_WHAT NEEDS TO BE DONE_
From the listing that follows, extract every line and set it down unaltered.

_DATA_

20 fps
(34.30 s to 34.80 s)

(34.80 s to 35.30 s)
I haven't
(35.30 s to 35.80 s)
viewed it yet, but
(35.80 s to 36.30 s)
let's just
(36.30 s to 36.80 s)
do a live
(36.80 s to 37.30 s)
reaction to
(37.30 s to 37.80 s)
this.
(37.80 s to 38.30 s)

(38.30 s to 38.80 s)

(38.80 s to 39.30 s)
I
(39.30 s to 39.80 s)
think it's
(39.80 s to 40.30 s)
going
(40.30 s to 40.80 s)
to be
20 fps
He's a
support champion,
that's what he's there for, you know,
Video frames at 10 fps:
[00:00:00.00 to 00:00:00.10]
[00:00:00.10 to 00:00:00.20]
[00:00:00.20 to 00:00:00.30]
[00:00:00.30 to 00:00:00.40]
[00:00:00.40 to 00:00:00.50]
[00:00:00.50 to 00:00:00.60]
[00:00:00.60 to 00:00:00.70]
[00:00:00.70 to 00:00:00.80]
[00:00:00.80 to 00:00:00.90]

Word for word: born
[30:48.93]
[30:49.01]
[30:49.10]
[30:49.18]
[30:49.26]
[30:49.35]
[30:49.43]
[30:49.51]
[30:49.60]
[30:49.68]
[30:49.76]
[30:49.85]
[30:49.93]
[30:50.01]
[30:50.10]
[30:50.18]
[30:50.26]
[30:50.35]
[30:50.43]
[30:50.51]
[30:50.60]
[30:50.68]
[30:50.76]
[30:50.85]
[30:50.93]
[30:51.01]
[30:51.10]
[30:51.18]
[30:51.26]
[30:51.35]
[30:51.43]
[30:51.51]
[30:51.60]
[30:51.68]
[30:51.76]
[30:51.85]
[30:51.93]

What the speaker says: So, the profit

_RESULT OF THE EXERCISE_
20 fps
(34.30 s to 34.80 s)

(34.80 s to 35.30 s)
I haven't
(35.30 s to 35.80 s)
viewed it yet, but
(35.80 s to 36.30 s)
let's just
(36.30 s to 36.80 s)
do a live
(36.80 s to 37.30 s)
reaction to
(37.30 s to 37.80 s)
this.
(37.80 s to 38.30 s)

(38.30 s to 38.80 s)

(38.80 s to 39.30 s)
I
(39.30 s to 39.80 s)
think it's
(39.80 s to 40.30 s)
going
(40.30 s to 40.80 s)
to be
20 fps
He's a
support champion,
that's what he's there for, you know,
Video frames at 10 fps:
[00:00:00.00 to 00:00:00.10]
[00:00:00.10 to 00:00:00.20]
[00:00:00.20 to 00:00:00.30]
[00:00:00.30 to 00:00:00.40]
[00:00:00.40 to 00:00:00.50]
[00:00:00.50 to 00:00:00.60]
[00:00:00.60 to 00:00:00.70]
[00:00:00.70 to 00:00:00.80]
[00:00:00.80 to 00:00:00.90]

Word for word: born
[30:48.93]
[30:49.01]
[30:49.10]
[30:49.18]
[30:49.26]
[30:49.35]
[30:49.43]
[30:49.51]
[30:49.60]
[30:49.68]
[30:49.76]
[30:49.85]
[30:49.93]
[30:50.01]
[30:50.10]
[30:50.18]
[30:50.26]
[30:50.35]
[30:50.43]
[30:50.51]
[30:50.60]
[30:50.68]
[30:50.76]
[30:50.85]
[30:50.93]
[30:51.01]
[30:51.10]
[30:51.18]
[30:51.26]
[30:51.35]
[30:51.43]
[30:51.51]
[30:51.60]
[30:51.68]
[30:51.76]
[30:51.85]
[30:51.93]

What the speaker says: So, the profit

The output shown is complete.